🤖 AI Summary
This work addresses the limitations of small-scale agents, which exhibit suboptimal performance and uneven failure patterns in specialized software domains, while large expert models incur prohibitive deployment costs. To bridge this gap, the authors propose LearnWeak, a novel framework that leverages a strong reference agent to automatically identify weaknesses in a student agent, synthesize targeted tasks, and generate unlabeled supervisory signals. By decoupling planning and execution errors into distinct training objectives, LearnWeak enables efficient domain adaptation without manual annotation. The approach introduces the first student-aware mechanism for automated data generation and behavior correction, overcoming the constraints of uniform supervision. Evaluated on eight domains in OSWorld, LearnWeak outperforms EvoCUA-8B and OpenCUA-7B by average margins of 11.6 and 11.1 percentage points, respectively, substantially surpassing existing baselines in autonomous trajectory generation and training.
📝 Abstract
Computer-use agents (CUAs) have recently made substantial progress, but deploying a separate large expert for each software domain remains expensive. Small open computer-use agents are more practical specialization targets, but they remain substantially weaker and exhibit uneven domain-specific failures. A straightforward remedy is to synthesize large-scale training data for the target domain, yet we find that this naive approach yields only marginal improvements. Building on this observation, we introduce LearnWeak, an annotation-free specialization framework for small computer-use agents that uses a stronger reference agent to identify the student's weaknesses in the target domain, synthesize targeted tasks, and construct supervision automatically.
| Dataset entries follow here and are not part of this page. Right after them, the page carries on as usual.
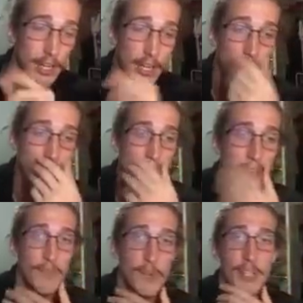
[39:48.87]
is
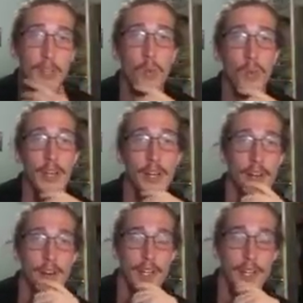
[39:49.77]
a really
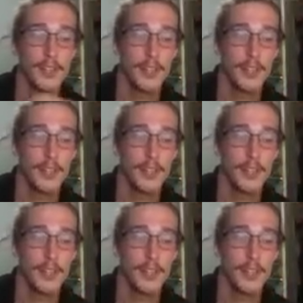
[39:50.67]
weirdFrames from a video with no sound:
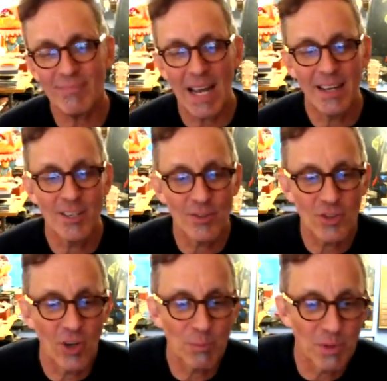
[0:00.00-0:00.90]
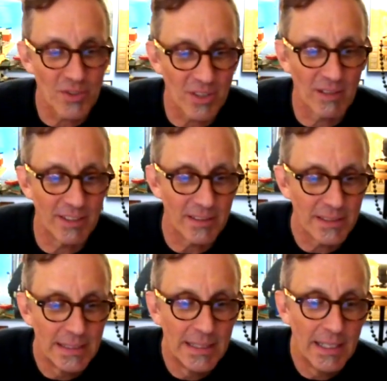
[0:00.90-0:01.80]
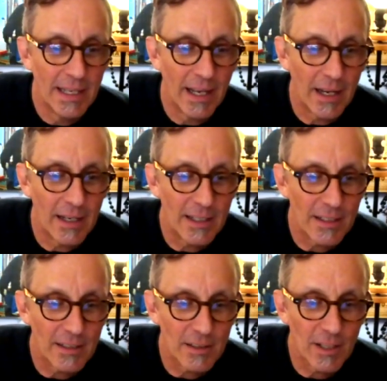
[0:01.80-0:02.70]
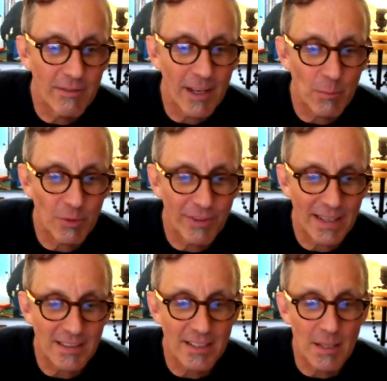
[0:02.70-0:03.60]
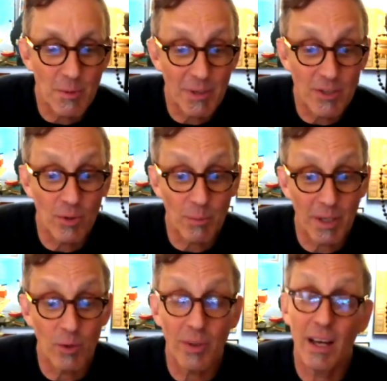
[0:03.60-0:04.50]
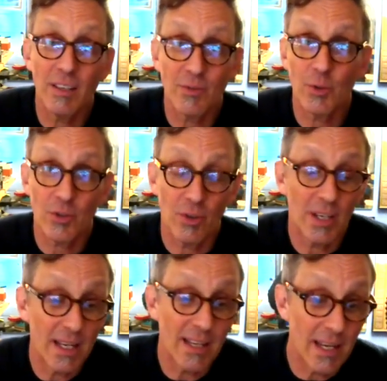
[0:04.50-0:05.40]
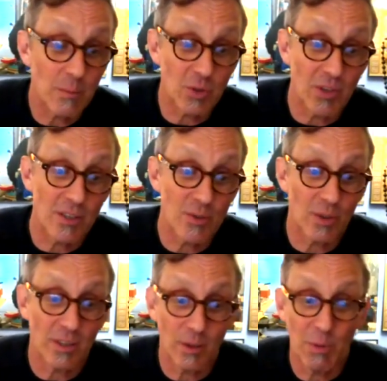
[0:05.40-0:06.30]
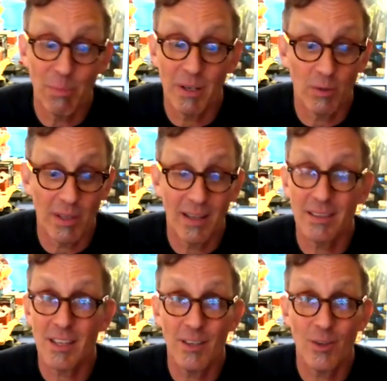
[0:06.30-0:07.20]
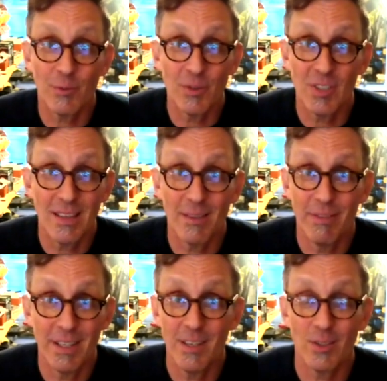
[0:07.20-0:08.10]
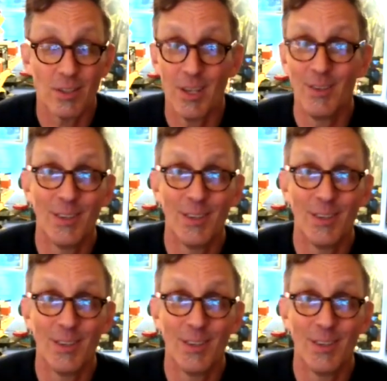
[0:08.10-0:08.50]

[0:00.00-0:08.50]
I don't know, songbirds loved it. Love animal facts. They seem to be doing better without us, for sure. Yeah, the animals are doing a little bit better without us. I don't know if you've seen the videos of theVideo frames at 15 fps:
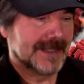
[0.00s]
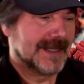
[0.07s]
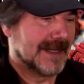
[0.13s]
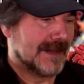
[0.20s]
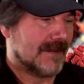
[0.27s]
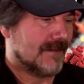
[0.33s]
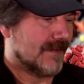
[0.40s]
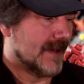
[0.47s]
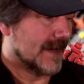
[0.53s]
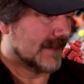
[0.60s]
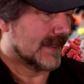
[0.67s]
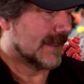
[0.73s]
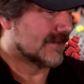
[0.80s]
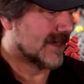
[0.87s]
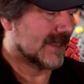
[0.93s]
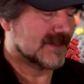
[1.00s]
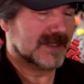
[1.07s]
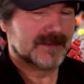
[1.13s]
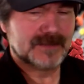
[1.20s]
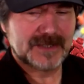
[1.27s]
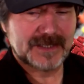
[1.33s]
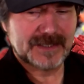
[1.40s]
In fact, I've got
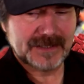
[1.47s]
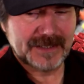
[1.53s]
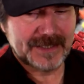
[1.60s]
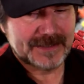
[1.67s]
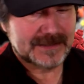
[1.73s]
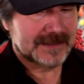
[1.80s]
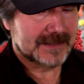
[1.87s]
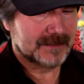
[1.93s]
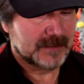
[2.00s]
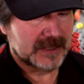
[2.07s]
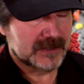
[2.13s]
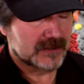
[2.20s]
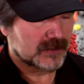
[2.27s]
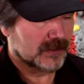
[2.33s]
something that can be controlled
LearnWeak further introduces an error-aware specialization objective that disentangles planning and execution errors, enabling more behaviorally precise updates than broad uniform supervision. On OSWorld, LearnWeak achieves average gains of 11.6 and 11.1 percentage points over EvoCUA-8B and OpenCUA-7B, respectively, across eight domains. We also validate that our student-aware dataset generation and training approaches outperform existing autonomous trajectory generation and training baselines. Our work highlights the importance of student awareness in both data synthesis and agent training, pointing toward a more principled and efficient path for specializing small computer-use agents in diverse domains.